Cloud Speech-to-Text is priced monthly based on the amount of audio successfully processed by the service, measured in increments rounded up to 15 seconds.

To view your current billing status in the Cloud Console, including usage and your current bill, see the Billing page. For more details about managing your account, see the Cloud Billing documentation or Billing and payments support.

Pricing Table

Feature Standard models
(all models except video and enhanced phone)
Premium models*
(video, enhanced phone)
0-60 Minutes Over 60 Mins up to 1 Million Mins 0-60 Minutes Over 60 Mins up to 1 Million Mins
Speech Recognition (without Data Logging - default) Free $0.006 / 15 seconds ** Free $0.009 / 15 seconds **
Speech Recognition (with Data Logging opt-in) Free $0.004 / 15 seconds ** Free $0.006 / 15 seconds **

* Premium models are currently available in US English only.

** Each request is rounded up to the nearest increment of 15 seconds.

There are several factors that affect the cost of using Cloud Speech-to-Text:

  • The type of recognition model that you use, either standard or premium
  • Whether you opt in for data logging or not
  • The number of channels from your source audio

Cloud Speech-to-Text has multiple different types of machine learning models that it can use for speech recognition. Two of these models—the enhanced phone call and video models—provide improved recognition performance. Each of these models is tailored for a specific use case and produces higher quality results when used correctly.

With data logging, customers can allow Google to record audio data sent to Cloud Speech-to-Text. This data helps Google to improve the machine learning models used for speech transcription. Customers who opt in to data logging benefit from lower Cloud Speech-to-Text pricing.

This pricing is for applications on personal systems (e.g., phones, tablets, laptops, desktops). Please contact us for approval and pricing to use the Speech-to-Text API on embedded devices (e.g., cars, TVs, appliances, or speakers).

Each request is rounded up to the nearest increment of 15 seconds. For example, if you make three separate requests, each containing 7 seconds of audio, you are billed $0.018 USD for 45 seconds (3 × 15 seconds) of audio. Fractions of seconds are included when rounding up to the nearest increment of 15 seconds. That is, 15.14 seconds are rounded up and billed as 30 seconds.

Monthly usage is capped at 1 million minutes per month. For usage above 1 million minutes of audio per month, we would like to understand more about your needs. Please submit a Cloud Speech-to-Text Quota Request for your project.

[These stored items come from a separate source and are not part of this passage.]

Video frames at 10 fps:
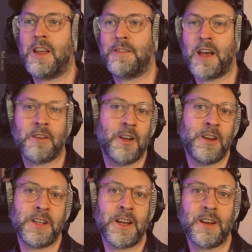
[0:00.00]
If you haven't
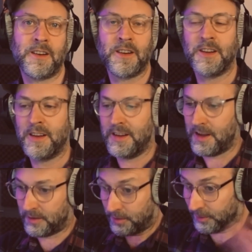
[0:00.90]
heard it yet,
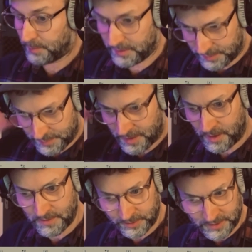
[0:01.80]
it's on Spotify,
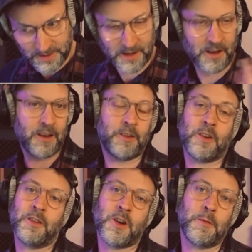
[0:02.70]
obviously, it's
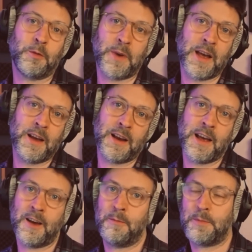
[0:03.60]
on Tom's
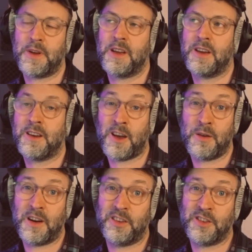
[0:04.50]
Bandcamp. Go
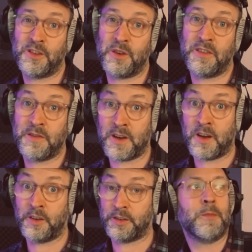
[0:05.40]
and listen to it
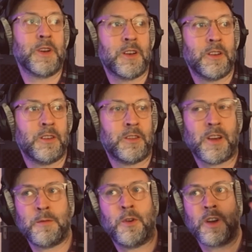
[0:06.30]
first, because
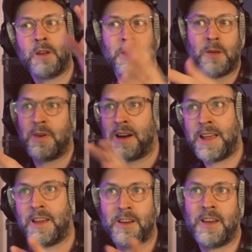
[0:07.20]
I'm not going to be able to
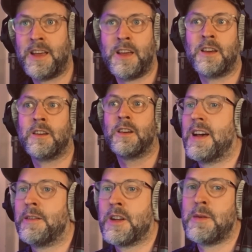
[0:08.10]
play it here.
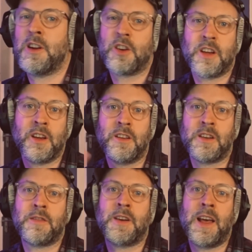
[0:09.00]
I'm going to be looking at the
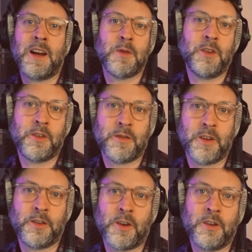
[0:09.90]
different elements of
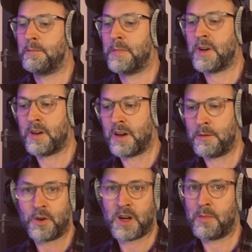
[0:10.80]
the song, but I'm
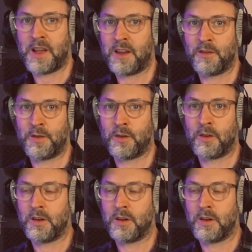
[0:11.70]
not going to play it in full.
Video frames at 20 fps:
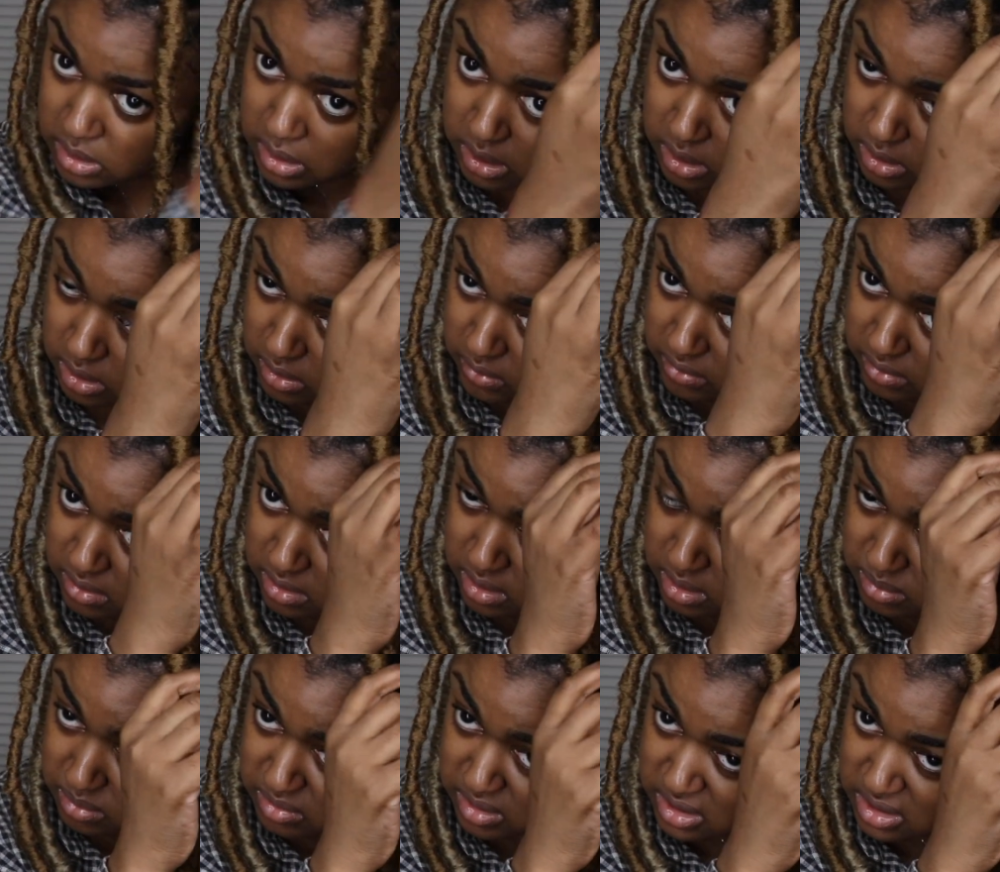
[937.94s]
thinner for
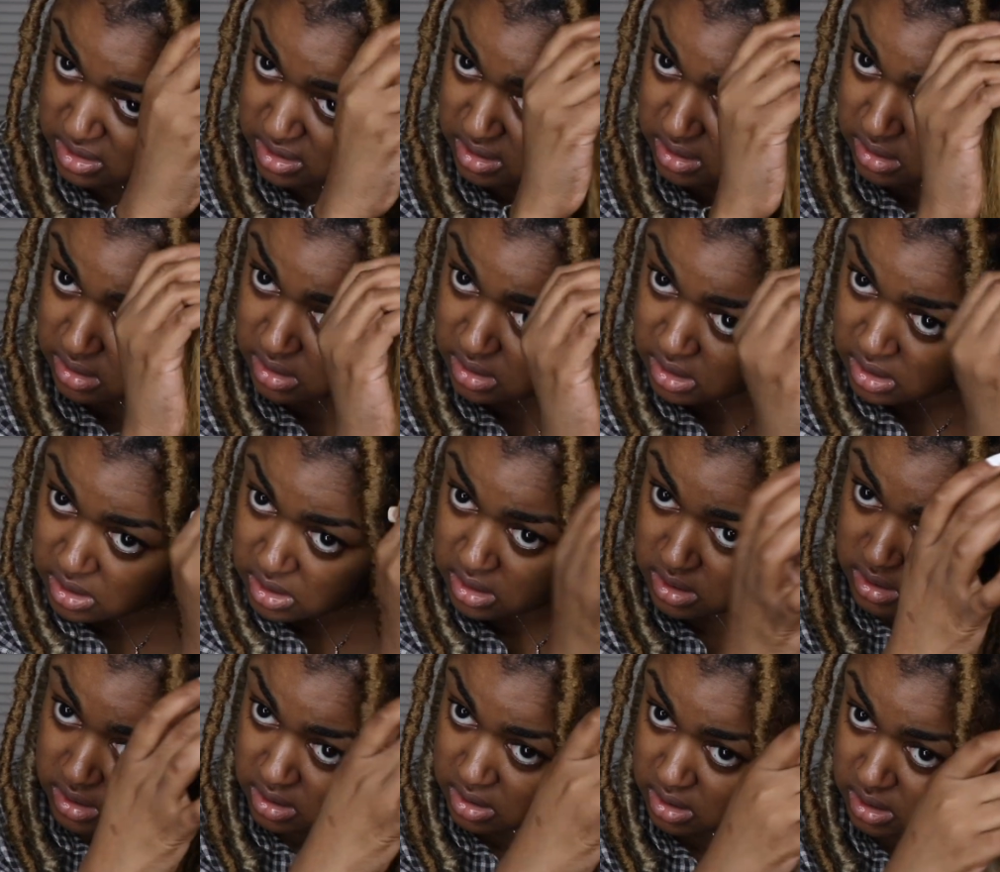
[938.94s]
some reason
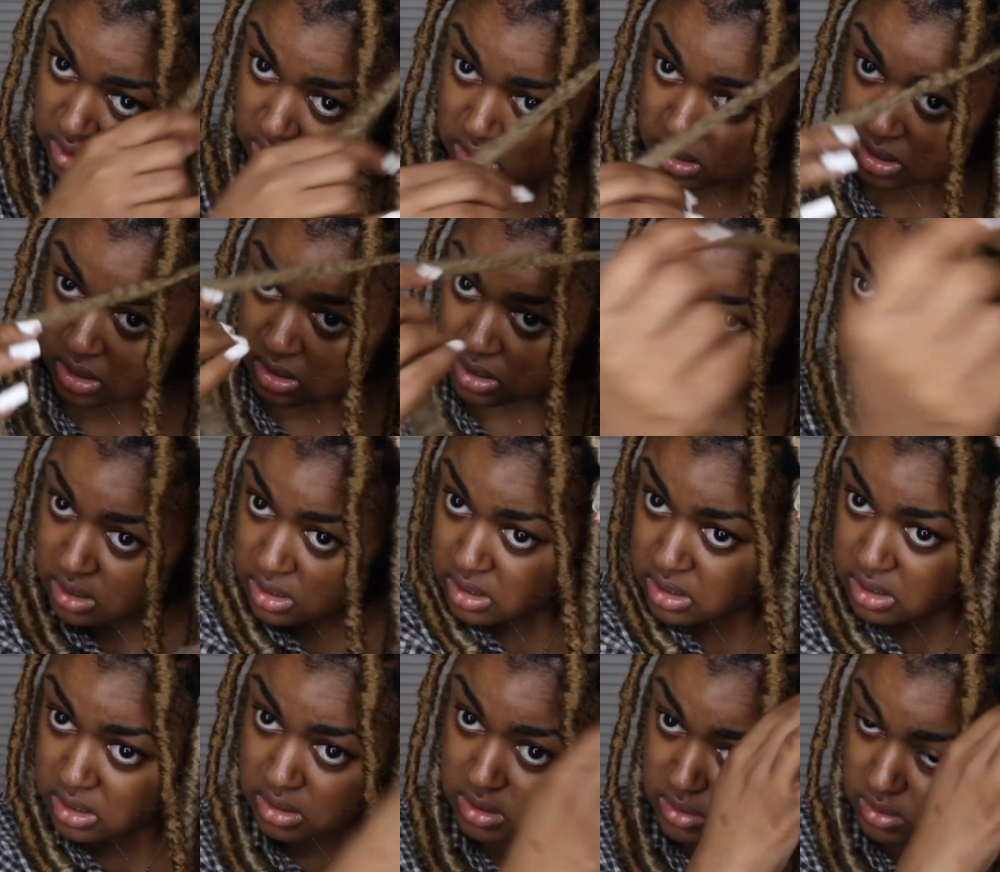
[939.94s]
than the
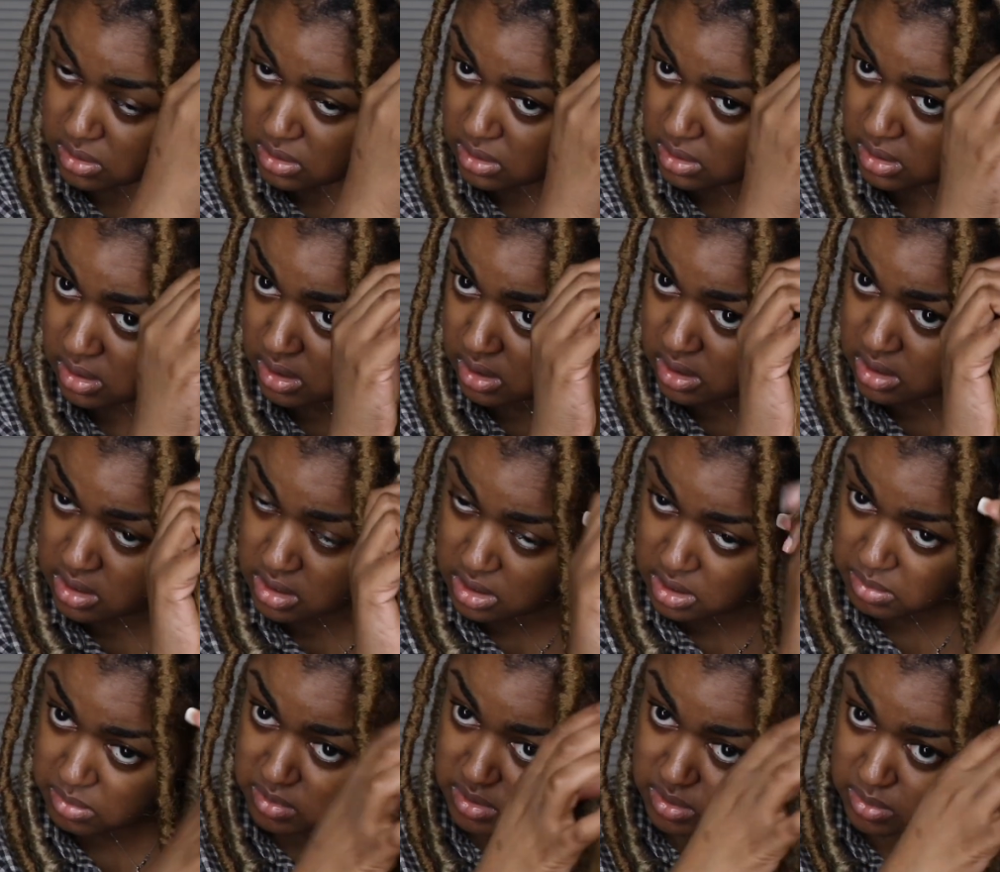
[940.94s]

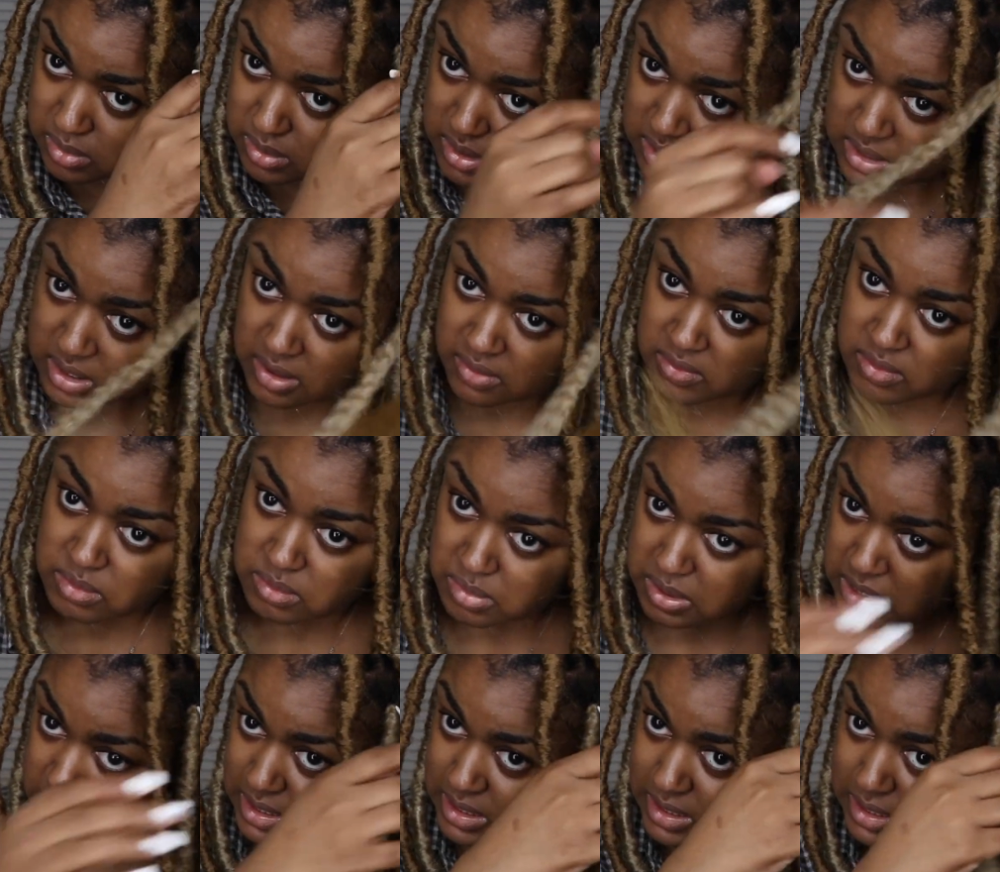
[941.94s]
number 27
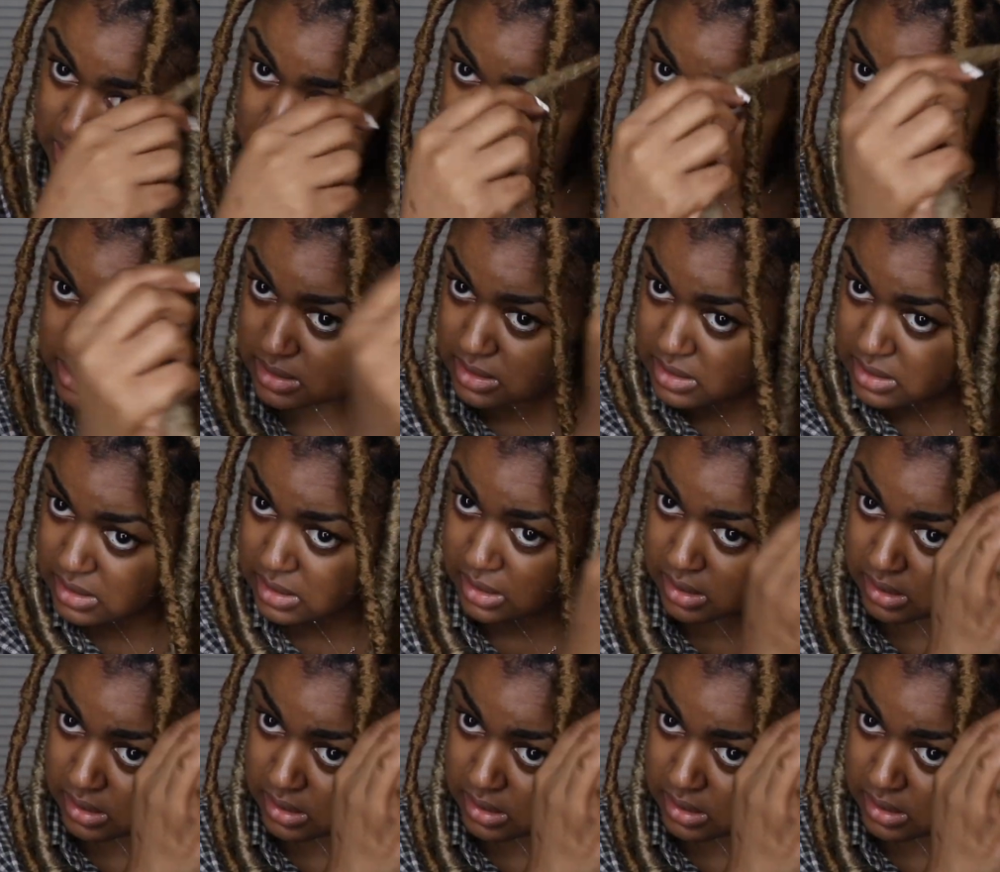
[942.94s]
pieces.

Each audio channel is billed separately. If you set the audioChannelCount to a value greater than 1, as you would if you are requesting separate recognition for each channel, then each channel is billed individually and the request is billed based on the cumulative amount from each channel.

Google Cloud Platform Costs

If you store audio files to be recognized in Google Cloud Storage, or use other Google Cloud Platform resources in tandem with Cloud Speech-to-Text, such as Google App Engine instances, then you will also be billed for the use of those services. See the Google Cloud Platform Pricing Calculator to determine other costs based on current rates.